** TRY IT **
An exact copy of each line below is needed, with no images in it.

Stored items
---

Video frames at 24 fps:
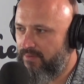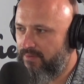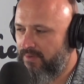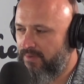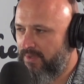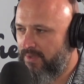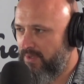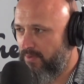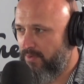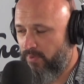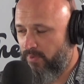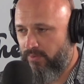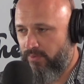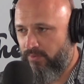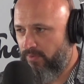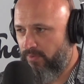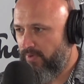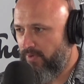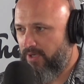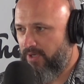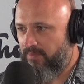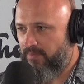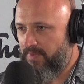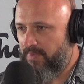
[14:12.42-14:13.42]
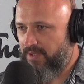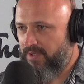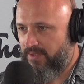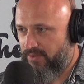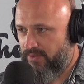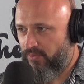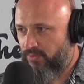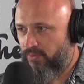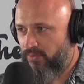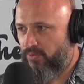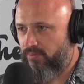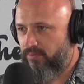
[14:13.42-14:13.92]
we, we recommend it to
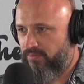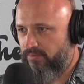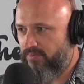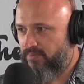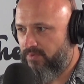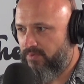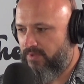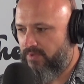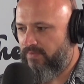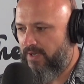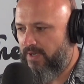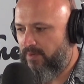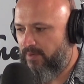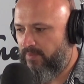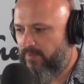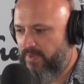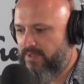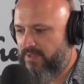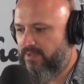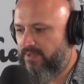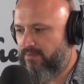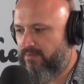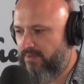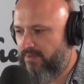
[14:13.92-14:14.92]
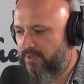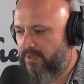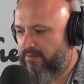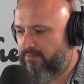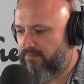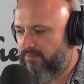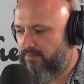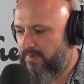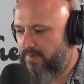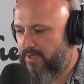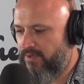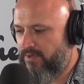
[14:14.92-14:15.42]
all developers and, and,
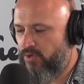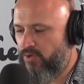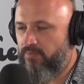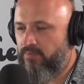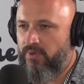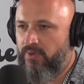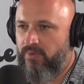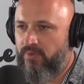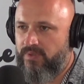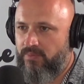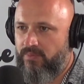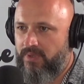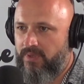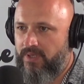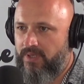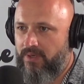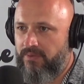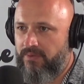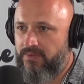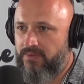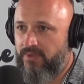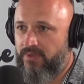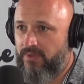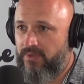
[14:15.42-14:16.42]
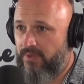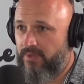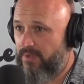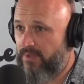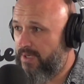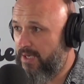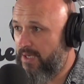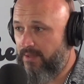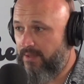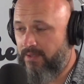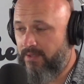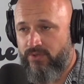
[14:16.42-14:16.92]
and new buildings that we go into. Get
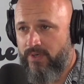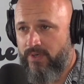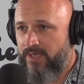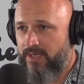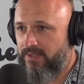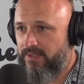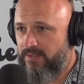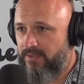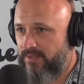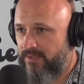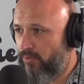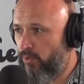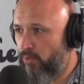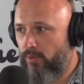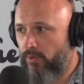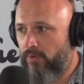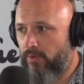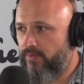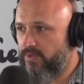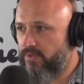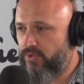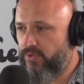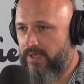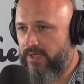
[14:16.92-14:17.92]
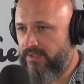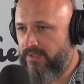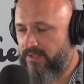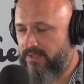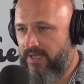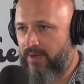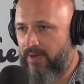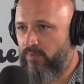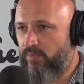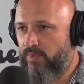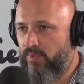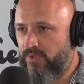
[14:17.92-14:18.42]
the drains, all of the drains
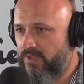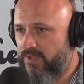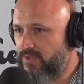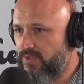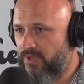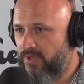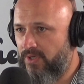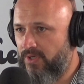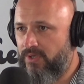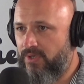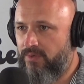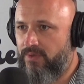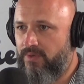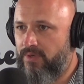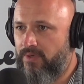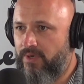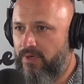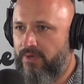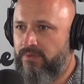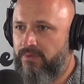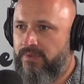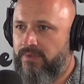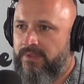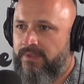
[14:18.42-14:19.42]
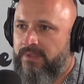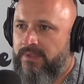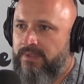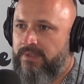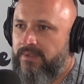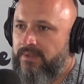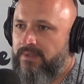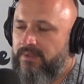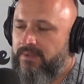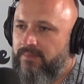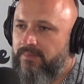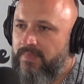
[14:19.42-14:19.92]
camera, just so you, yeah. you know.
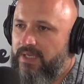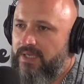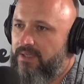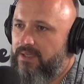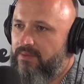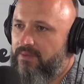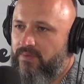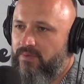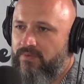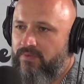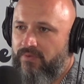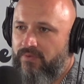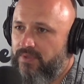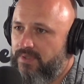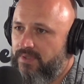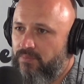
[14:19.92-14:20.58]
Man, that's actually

---

** YOUR RESPONSE **
Video frames at 24 fps:
[14:12.42-14:13.42]
[14:13.42-14:13.92]
we, we recommend it to
[14:13.92-14:14.92]
[14:14.92-14:15.42]
all developers and, and,
[14:15.42-14:16.42]
[14:16.42-14:16.92]
and new buildings that we go into. Get
[14:16.92-14:17.92]
[14:17.92-14:18.42]
the drains, all of the drains
[14:18.42-14:19.42]
[14:19.42-14:19.92]
camera, just so you, yeah. you know.
[14:19.92-14:20.58]
Man, that's actually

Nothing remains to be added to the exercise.